Yesterday (6th November 2011) was a McLaren Vale celebration of it’s Italian heritage. The grand opening of the McLaren Vale Pizza della Valle. The project has been evolving over the last few years and a couple of Million Dollars culminated in this exciting day celebrating the link between McLaren Vale and the Italian’s who settled here all that time ago.
The Piazza will serve as a centre piece for the street front of McLaren Vale – and lets face it the street front needs some work. It will also be a meeting place, a resting place and even a central entertainment area.
There is a story of the immigration depicted on four glass panels that are placed along one side of the Piazza.
The photos show the large crowd that was on hand for the official opening, the Italian foods plus some good wines including some Italian Prosecco.
In line with the celebration I tasted a couple of red wines in the Fall From Grace store (across from the Piazza) and a recently released unusual offering from Oxenberry Wines (owned by the Scarpontoni family). Check out my reviews below.
I have been watching the progress of this small wine label for the last couple of years and I have been consistently impressed. Firstly the wines have always been first rate. Secondly, Andrew Wood (winemaker and owner) has been looking at how to maximise his exposure. This brought him to using initiatives such as QR codes (see the below photo), that will take you to the Waywood website – a great idea so you can use a QR code reader on your smart phone and hey presto there is the web site on your phone telling you about the wine and the winery. He also provided the National Wine Centre a dozen of his wines were supplied, one each to 12 local wine bloggers. These bloggers were given the chance to write about the wine and their review were rated by followers of the National Wine Centre to determine their favorite blogger. This person has now been given free entry to a number of National Wine Centre functions and hopefully blog about their experiences.
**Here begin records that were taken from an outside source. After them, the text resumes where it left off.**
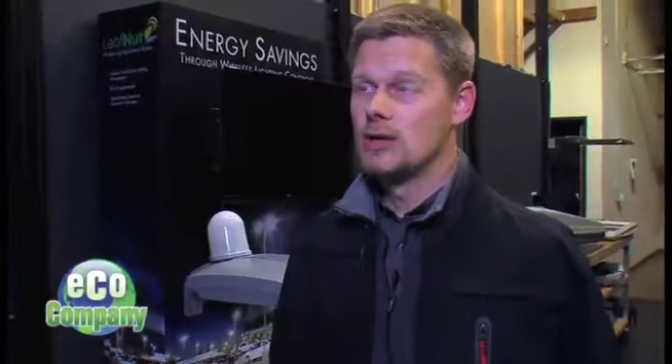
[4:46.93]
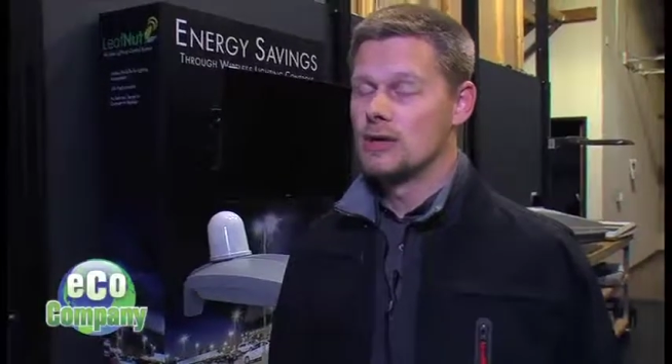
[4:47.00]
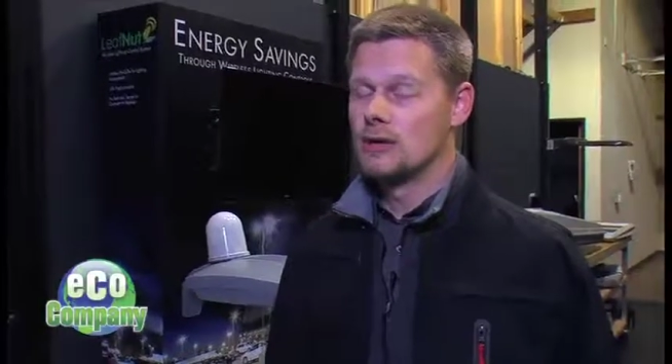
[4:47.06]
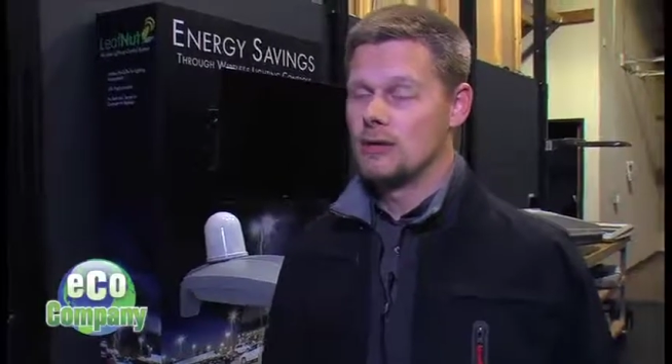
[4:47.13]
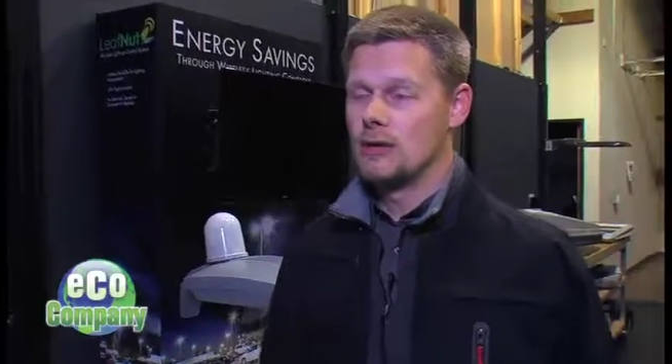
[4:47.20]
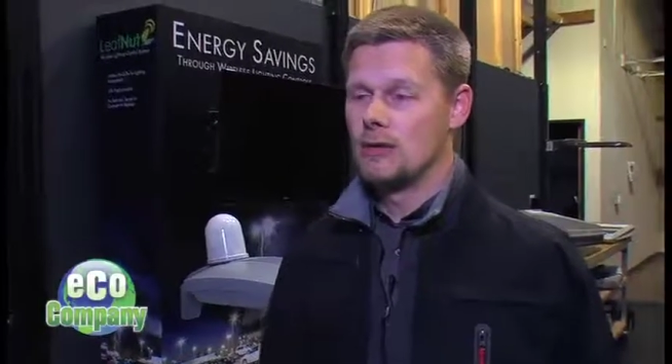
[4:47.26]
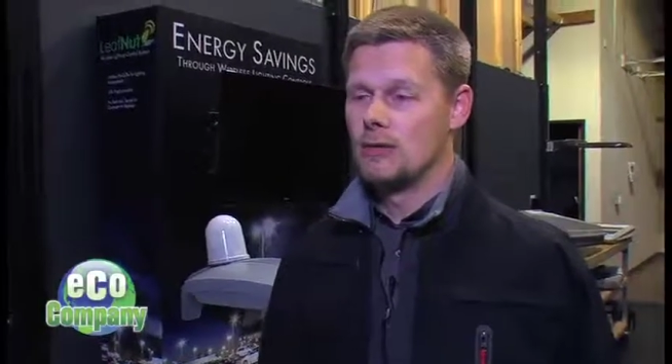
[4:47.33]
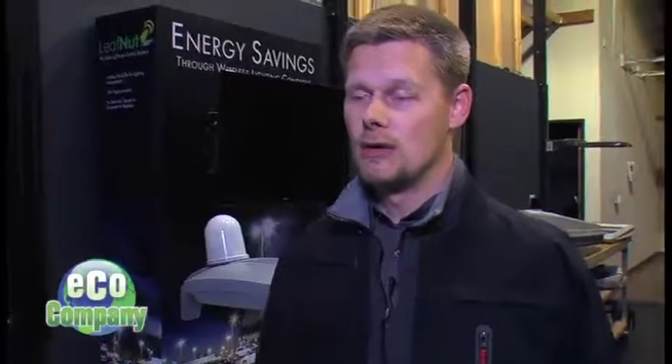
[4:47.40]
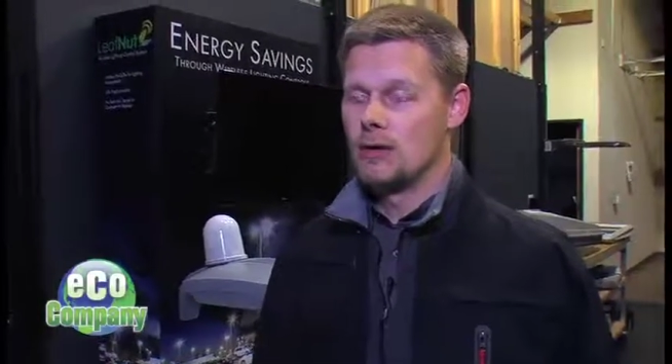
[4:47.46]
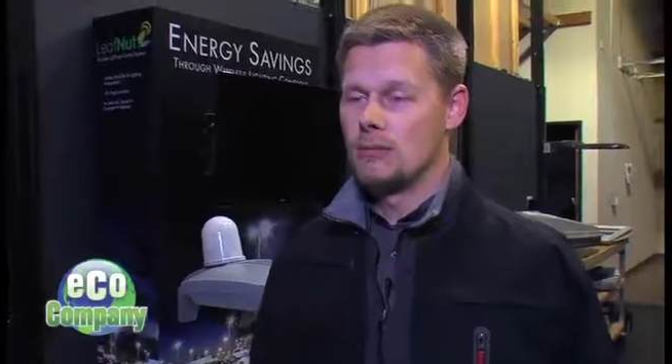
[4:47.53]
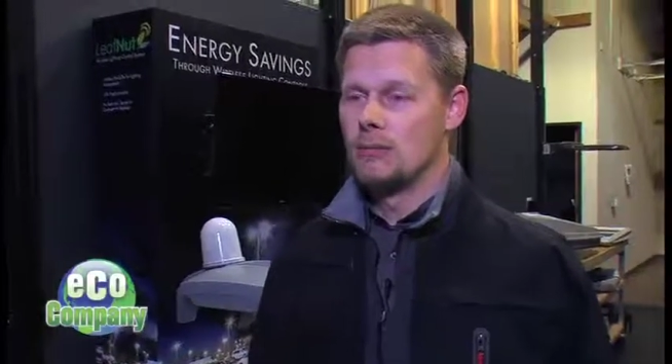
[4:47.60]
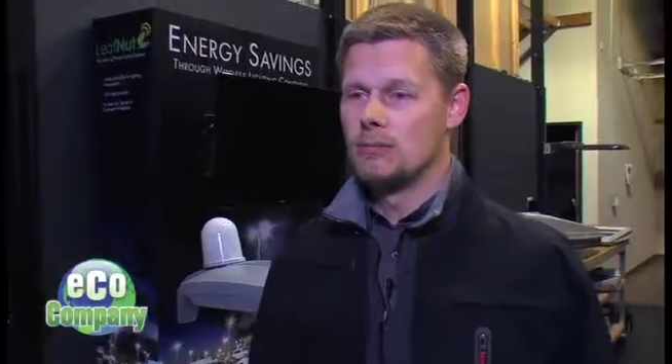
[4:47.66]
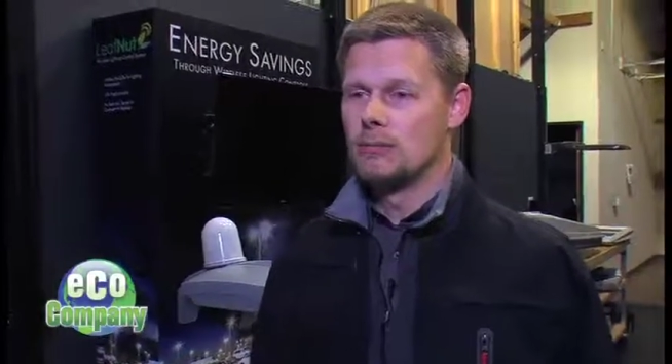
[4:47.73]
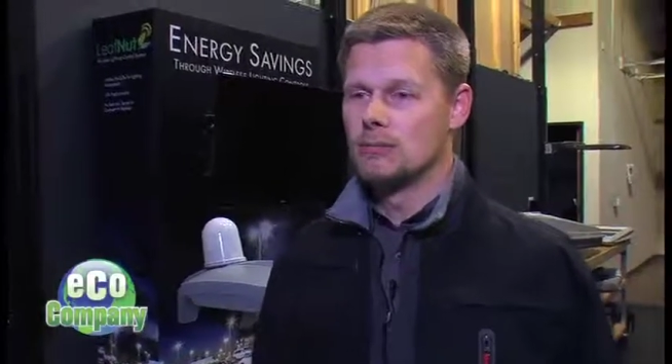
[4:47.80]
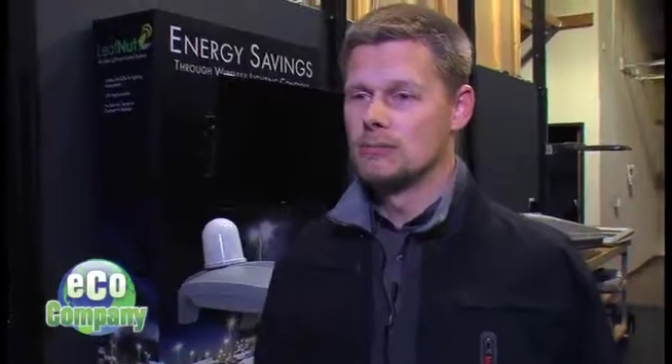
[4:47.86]
a
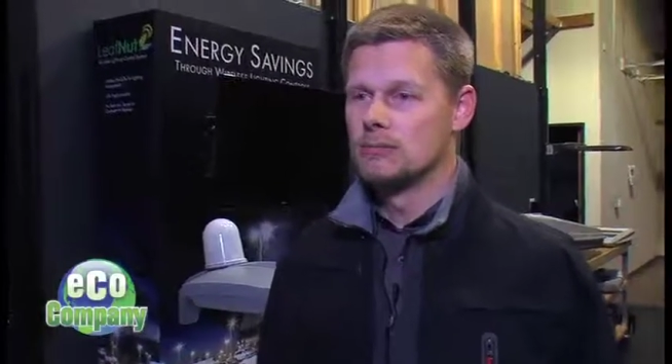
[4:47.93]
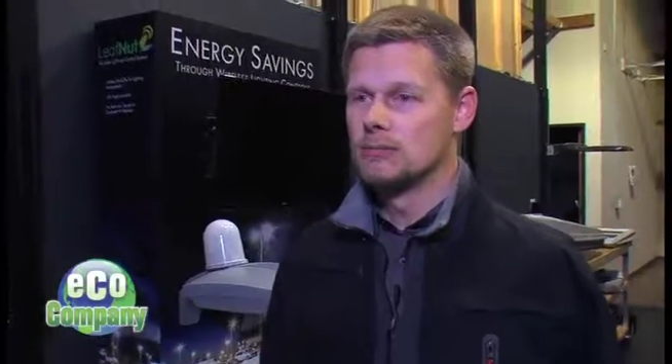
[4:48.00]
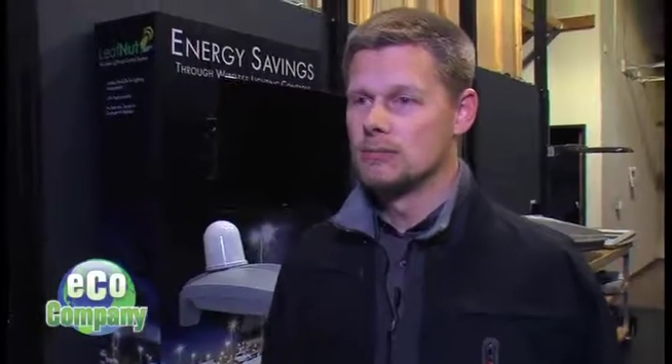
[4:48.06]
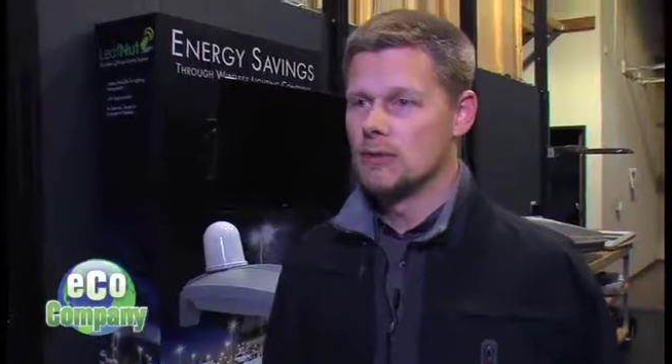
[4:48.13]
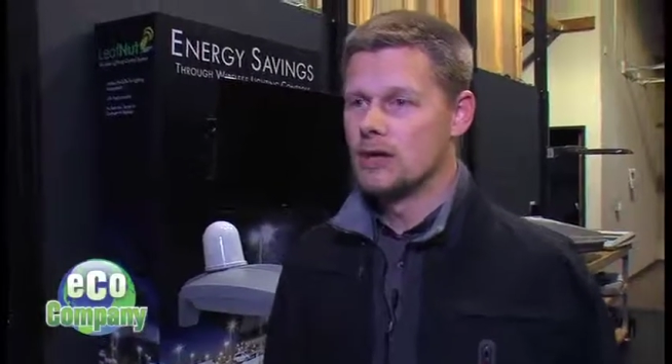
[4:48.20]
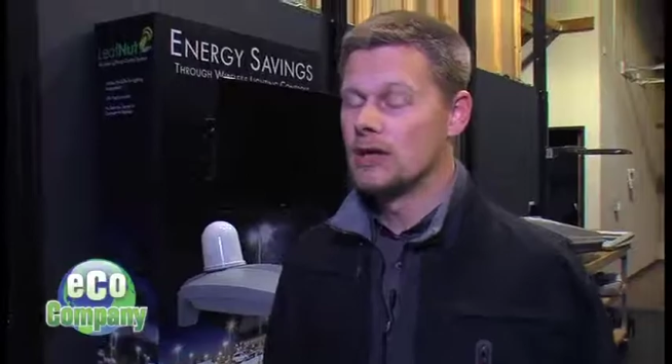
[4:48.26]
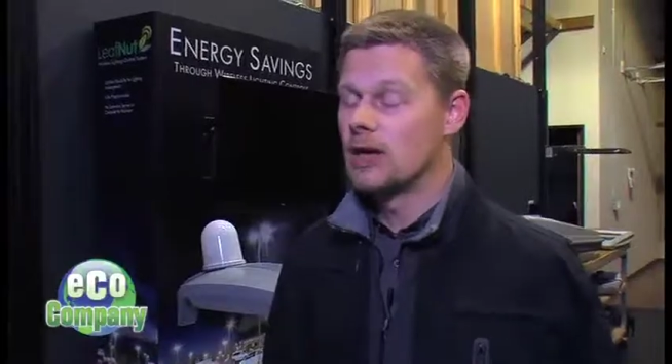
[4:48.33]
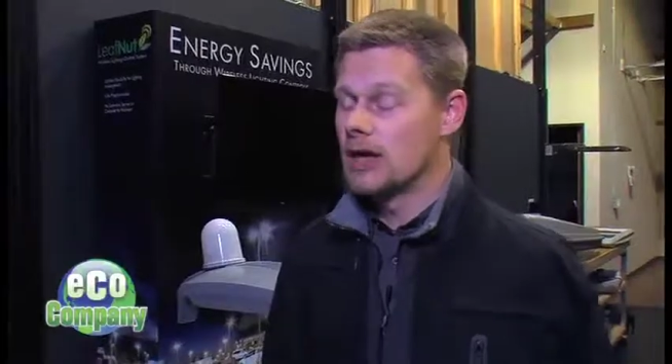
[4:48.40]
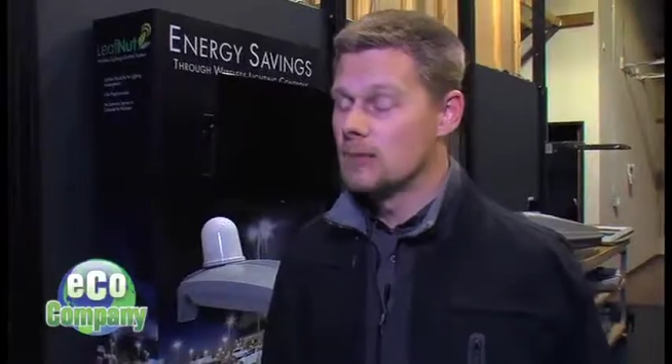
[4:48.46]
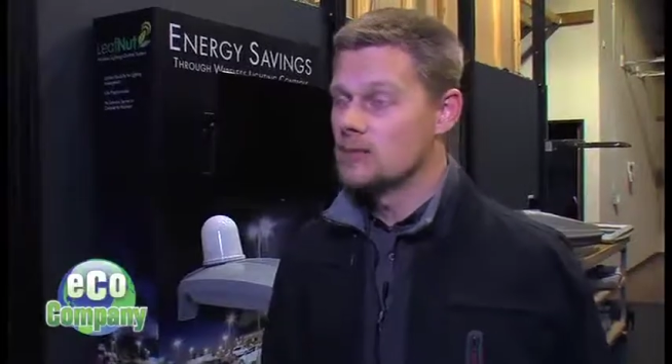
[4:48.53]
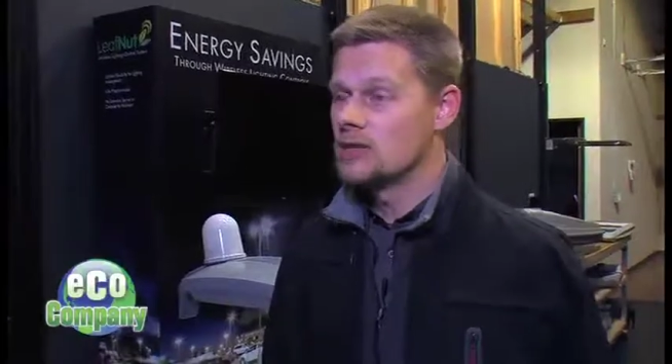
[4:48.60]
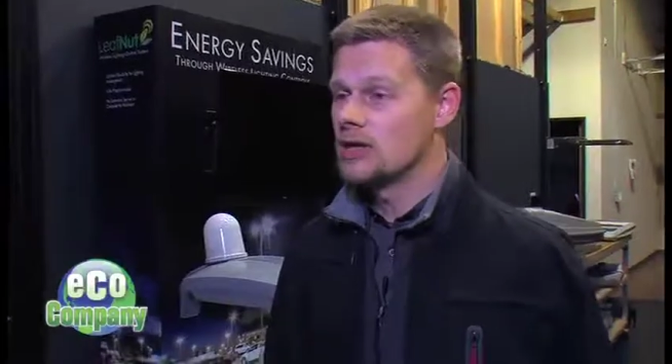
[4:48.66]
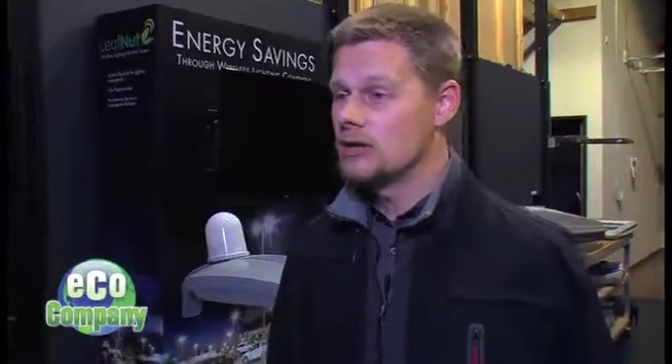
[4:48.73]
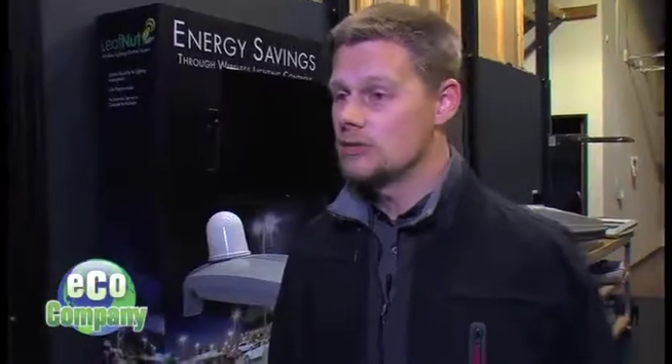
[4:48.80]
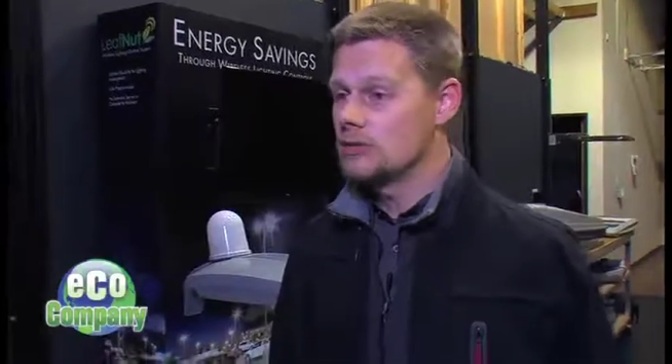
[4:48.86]
game
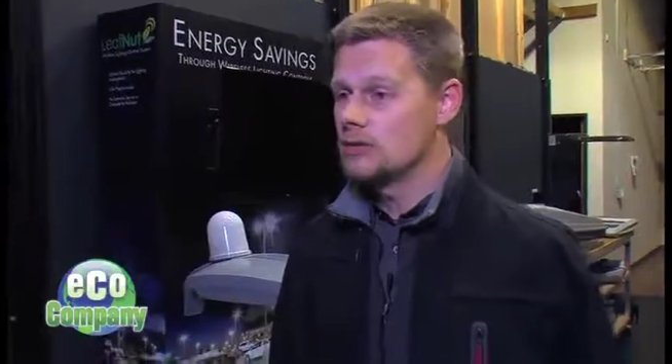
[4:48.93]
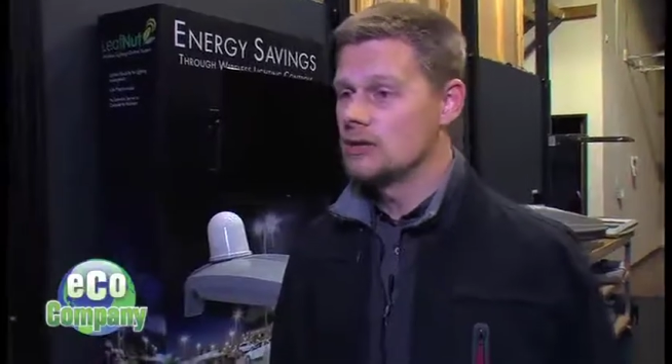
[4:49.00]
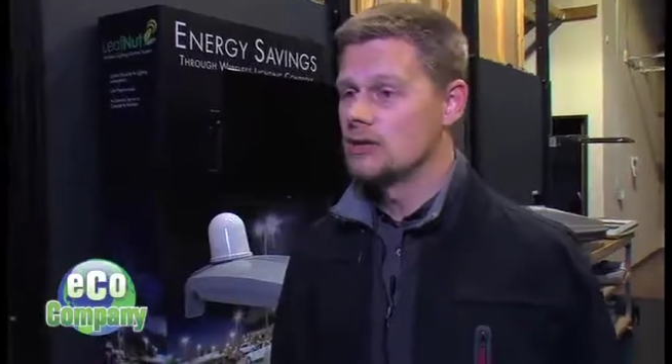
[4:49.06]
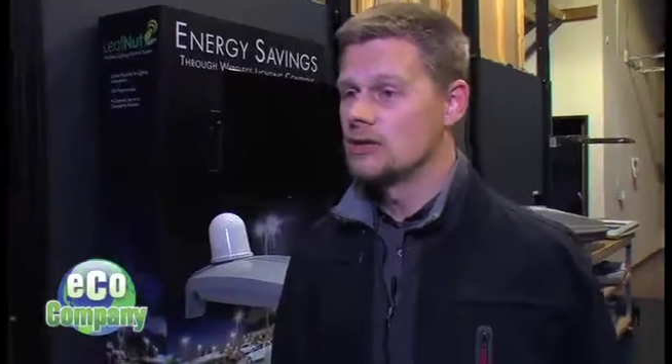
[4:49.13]
changer in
I was hoping to be one of those 12 bloggers however I got my application in to late.
2010 Quattro Vini ($A28)
A blend of 35% Nebbiolo, 25% Sangiovese (both from Blewitt Springs), 30% Cabernet (from Willunga) and 10% Sellicks Hill Shiraz. What an interesting blend this new release is. The aromas are firstly dominated by the plum of Shiraz and blue fruits, with a little vanilla sweetness. The the wine opens up more and more with spice – I certainly got hints of fennel and anise. As I drank the wine there was blue and black fruits with lots of spice – these things coming mainly from the Shiraz, Cabernet and the oak. What you finished with was a wonderful savory acid and tannin structure that is probably from the Italian varieties of Nebbiolo and Sangiovese. This wine is highly enjoyable not, however I can see this wine becoming something else entirely in a couple of years time when the Nebbiolo and Sangiovese may come to the fore and take the wine to the next level. At this price I will be putting some of this away in the bottom of the wine fridge to be unearthed in a few years time.
2009 Cabernet Franc ($A28)
Unusual to find this variety as a varietal wine, as it gets blended into so many other wines where a small amount can make a big difference. On it’s own the wine is a hard sell and that is unfortunate when you drink wines of this caliber. As soon as the wine was poured I got this wonderful uplifted aroma out of the glass. Lots of berries, licorice with floral and herbs – particularly dried Italian herbs like oregano and rosemary. In the mouth I got fresh berry compote with just so many layers of structure from the good acid level, fruit plus wood tannins and the quality of the fruit just shines out. As Andrew said himself – “If I cannot sell it at least I have 10 years of drinking 10 dozen excellent wines every year”. Andrew, you could do a lot worse by by drinking this wine over those 10 years – I may just have to help you.
Grapple Cider ($A7.90 for 500mL bottle)
The team from Oxenberry Farm have just released a part grape, part apple sparkling cider (70% grapes and 30% apples). This is just in time for Summer and I think they are onto a winner. Firstly, in a sea of alcohol products that have a sameness about them here is something different, plus the result is light and refreshing. The Grapple Cider is about 8% alcohol and comes in 2 forms – a Red or White. The white is made from Chardonnay grapes plus the apples of course and is slightly sweet and very, very refreshing and moreish! The Red version is made from Gamay grapes (they use this grape variety to make their Rose style wines), is a little sweeter and I can see “refreshing” written all over it. This wine had strawberries and cream in a bubbly that would be oh so good on a hot summers day.
Well done Oxenberry Farm and the team!